══ GIVEN RECORDS ══

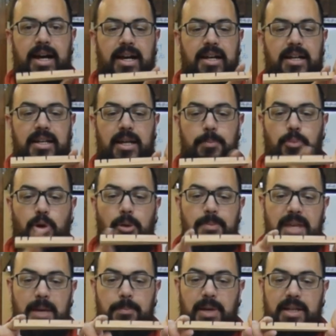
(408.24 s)
à la
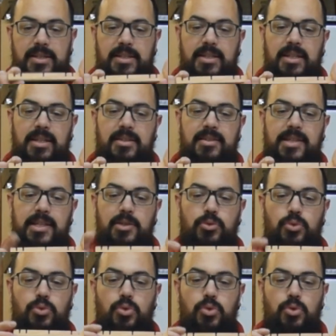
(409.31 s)
première partie, ici,
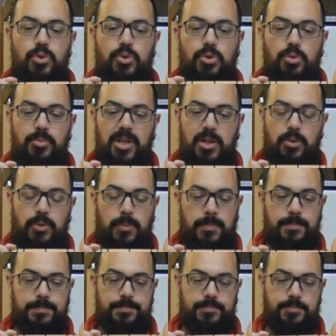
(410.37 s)
de nos kumiko.
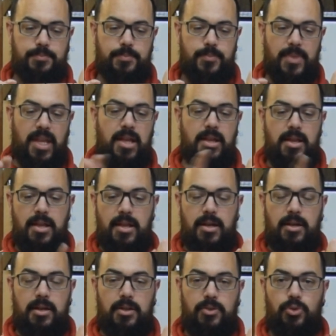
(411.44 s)

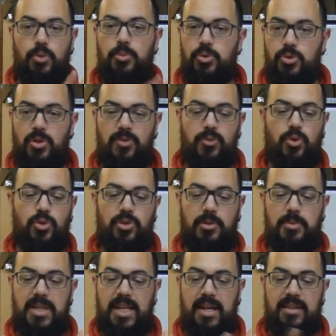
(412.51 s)
Nos montants vont
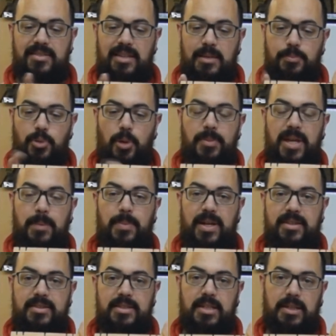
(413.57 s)
ressembler à cette première
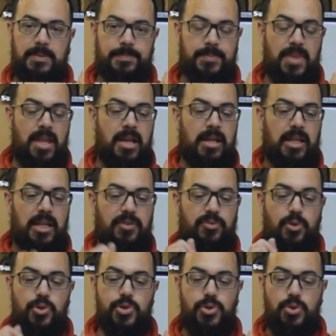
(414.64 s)
partie-là. Il
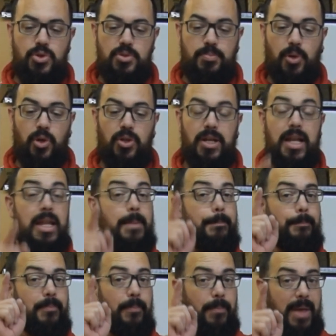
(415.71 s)
faut juste prendre les
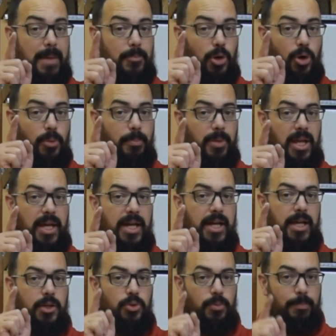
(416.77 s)
mêmes repères
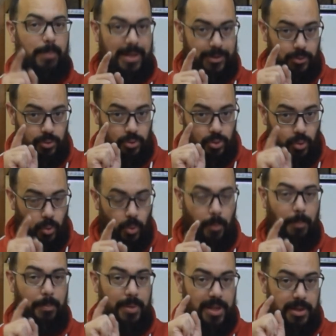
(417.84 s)
et ne pas se
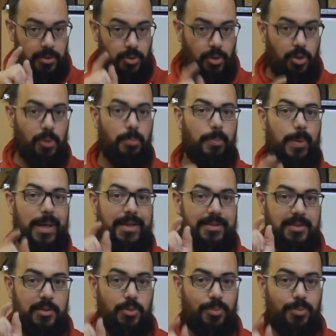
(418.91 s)
tromper de repères, c'est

═══

Transcribe the records word for word and include no pictures.

(408.24 s)
à la
(409.31 s)
première partie, ici,
(410.37 s)
de nos kumiko.
(411.44 s)

(412.51 s)
Nos montants vont
(413.57 s)
ressembler à cette première
(414.64 s)
partie-là. Il
(415.71 s)
faut juste prendre les
(416.77 s)
mêmes repères
(417.84 s)
et ne pas se
(418.91 s)
tromper de repères, c'est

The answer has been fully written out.